WHAT IS EXPECTED:
With images excluded, write out each entry below exactly as given.

TASK DATA:
# # # # # # #

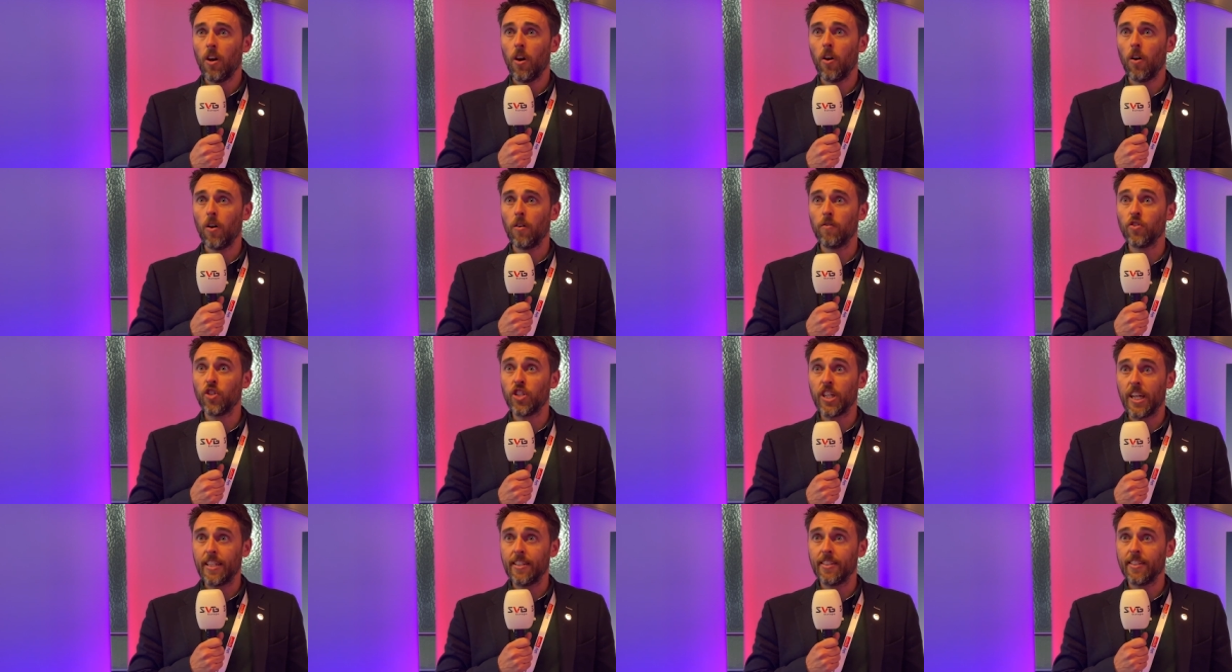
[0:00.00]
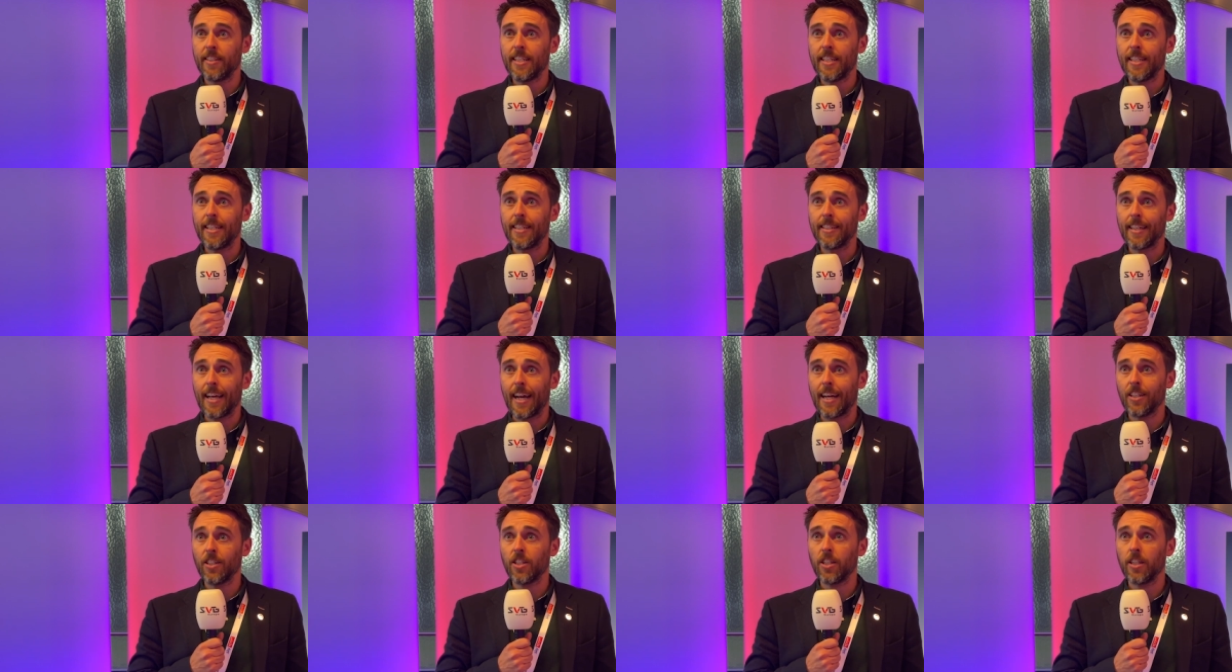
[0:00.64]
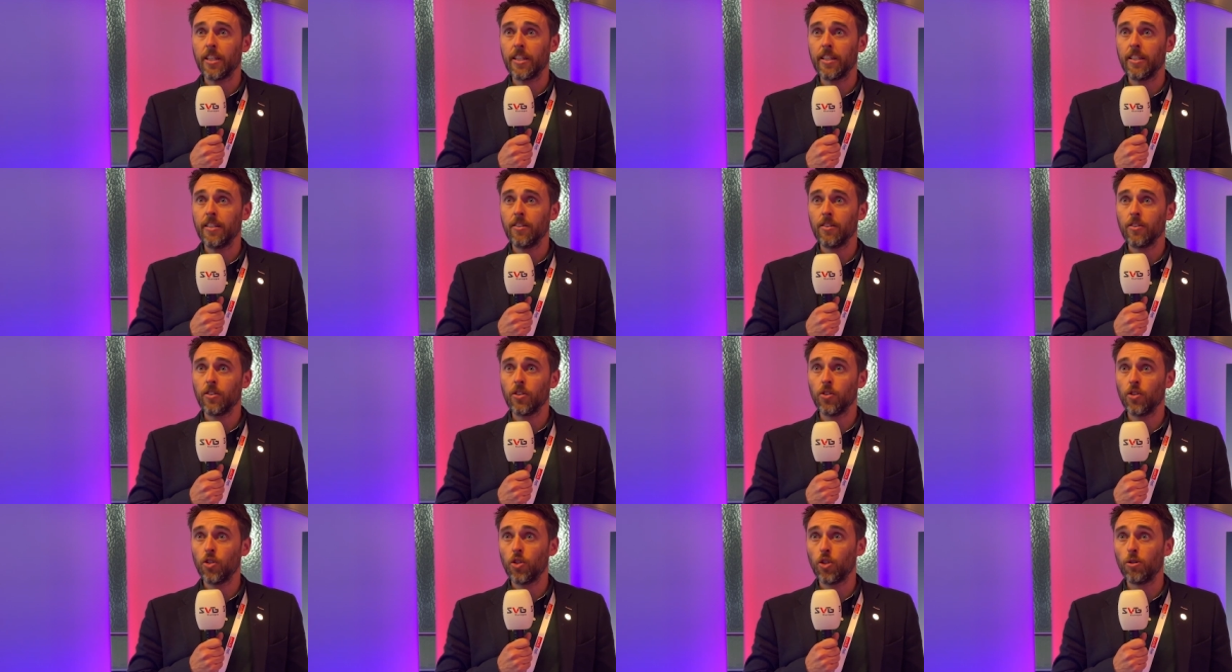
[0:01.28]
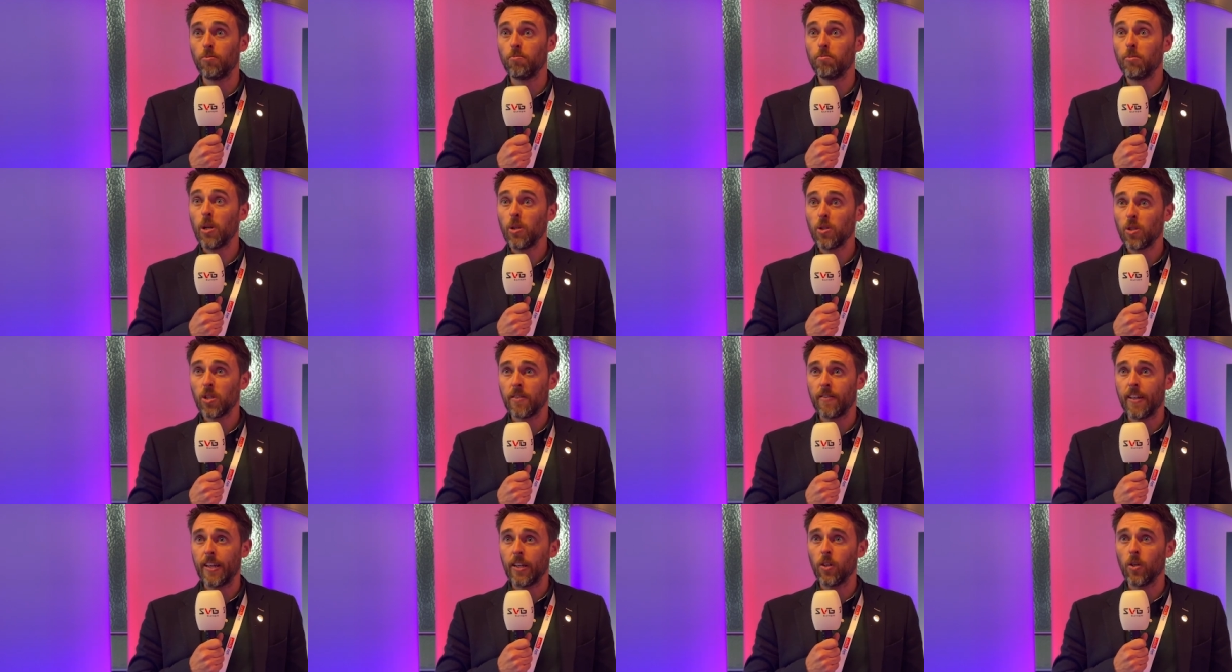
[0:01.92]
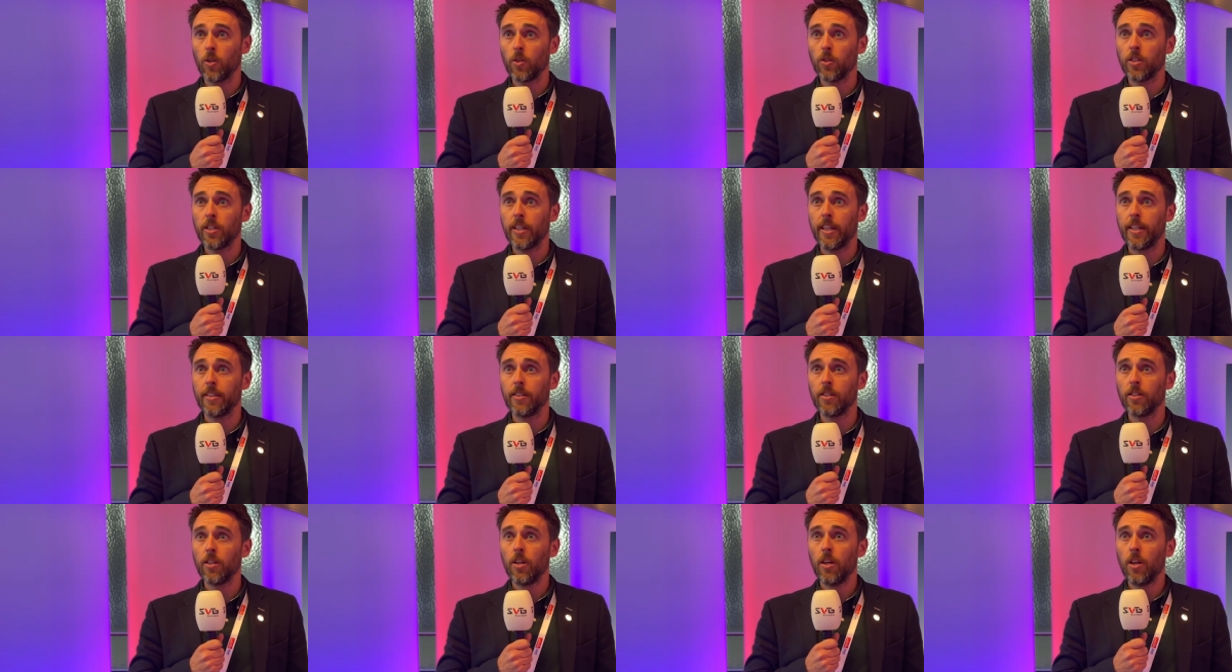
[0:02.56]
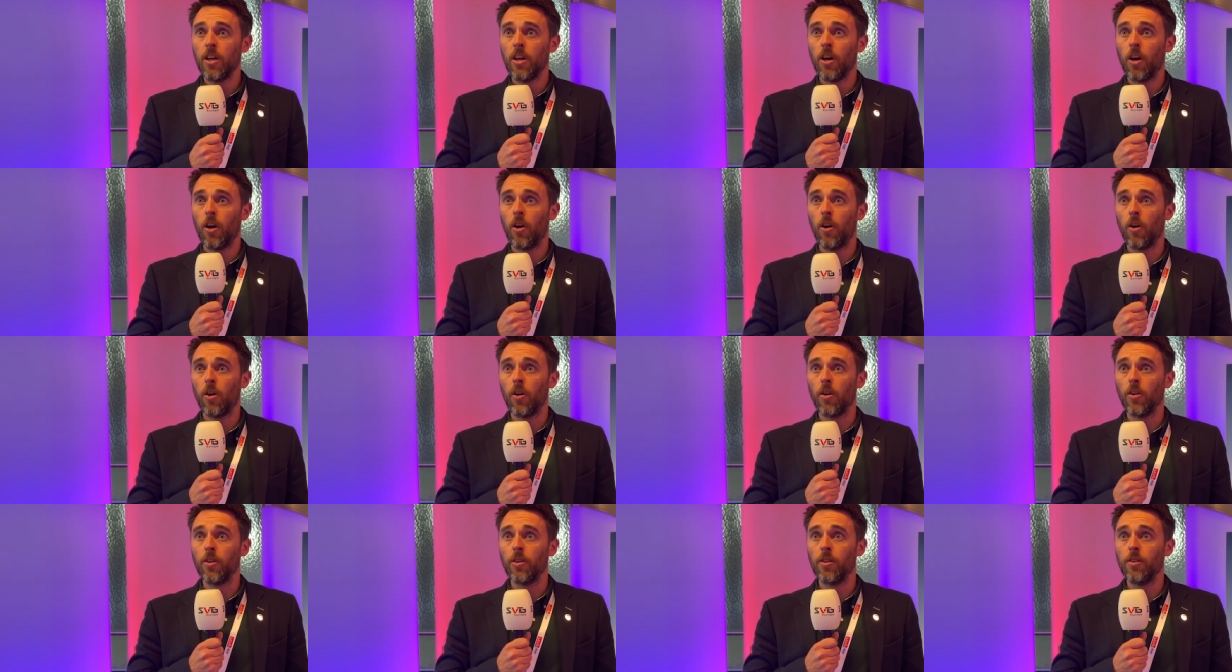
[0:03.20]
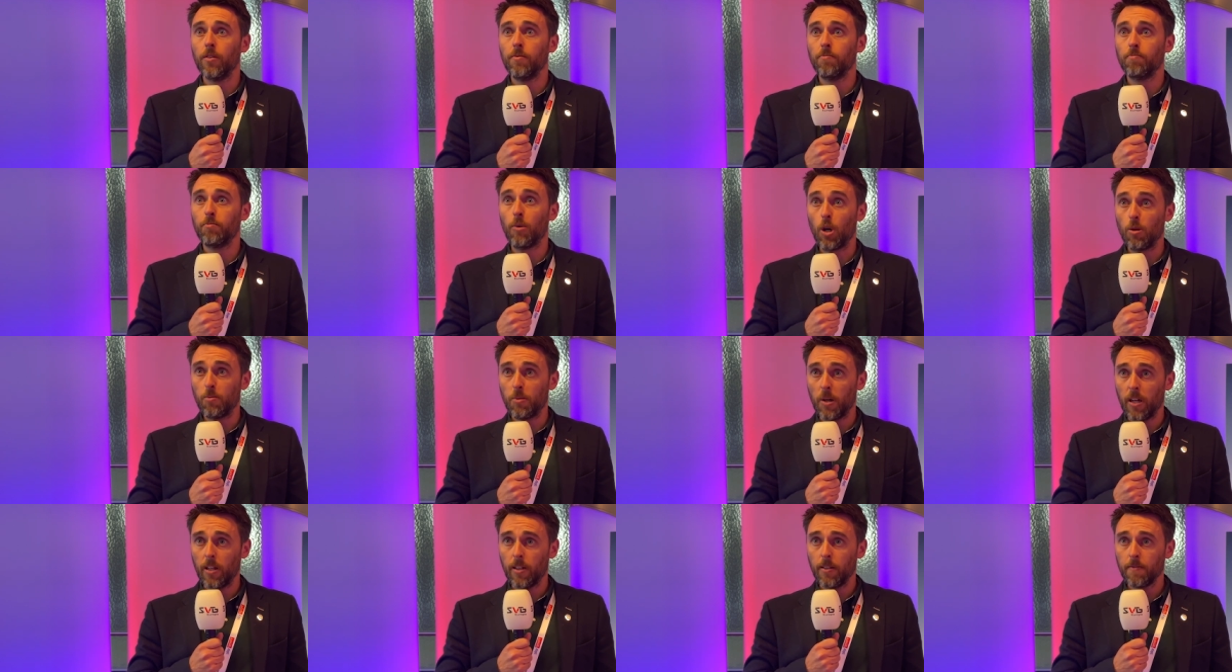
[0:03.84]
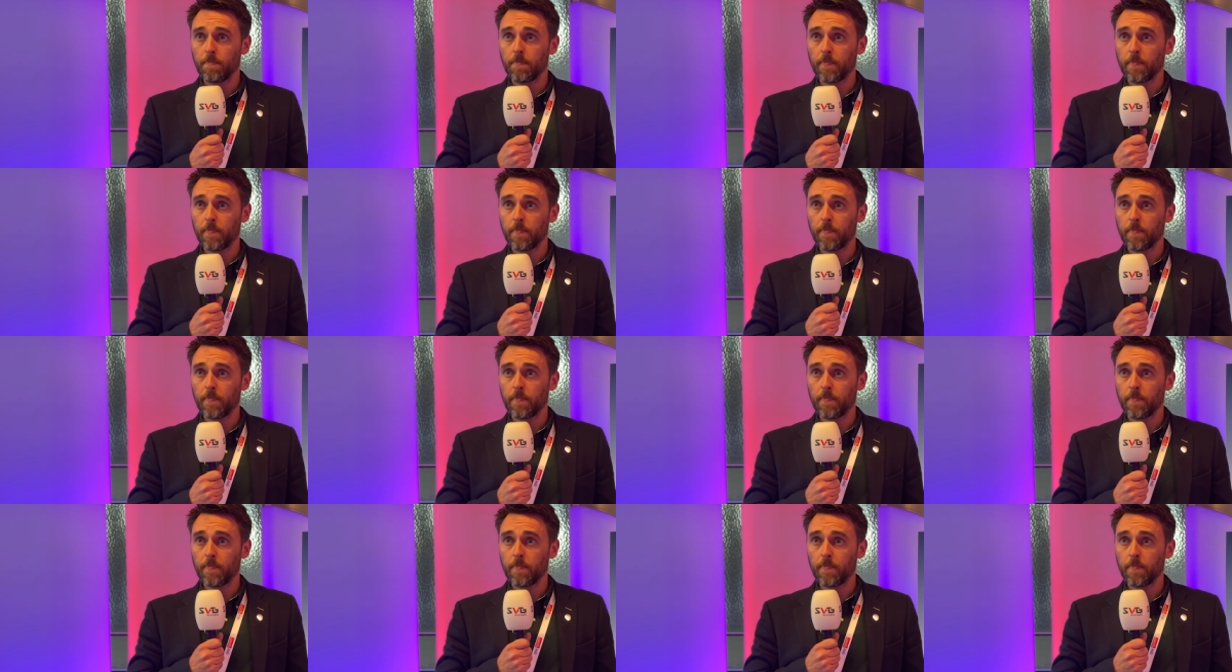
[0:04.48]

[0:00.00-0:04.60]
of Gen Zs actually consume most of their content on mobile.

# # # # # # #

COMPLETED EXERCISE:
[0:00.00]
[0:00.64]
[0:01.28]
[0:01.92]
[0:02.56]
[0:03.20]
[0:03.84]
[0:04.48]

[0:00.00-0:04.60]
of Gen Zs actually consume most of their content on mobile.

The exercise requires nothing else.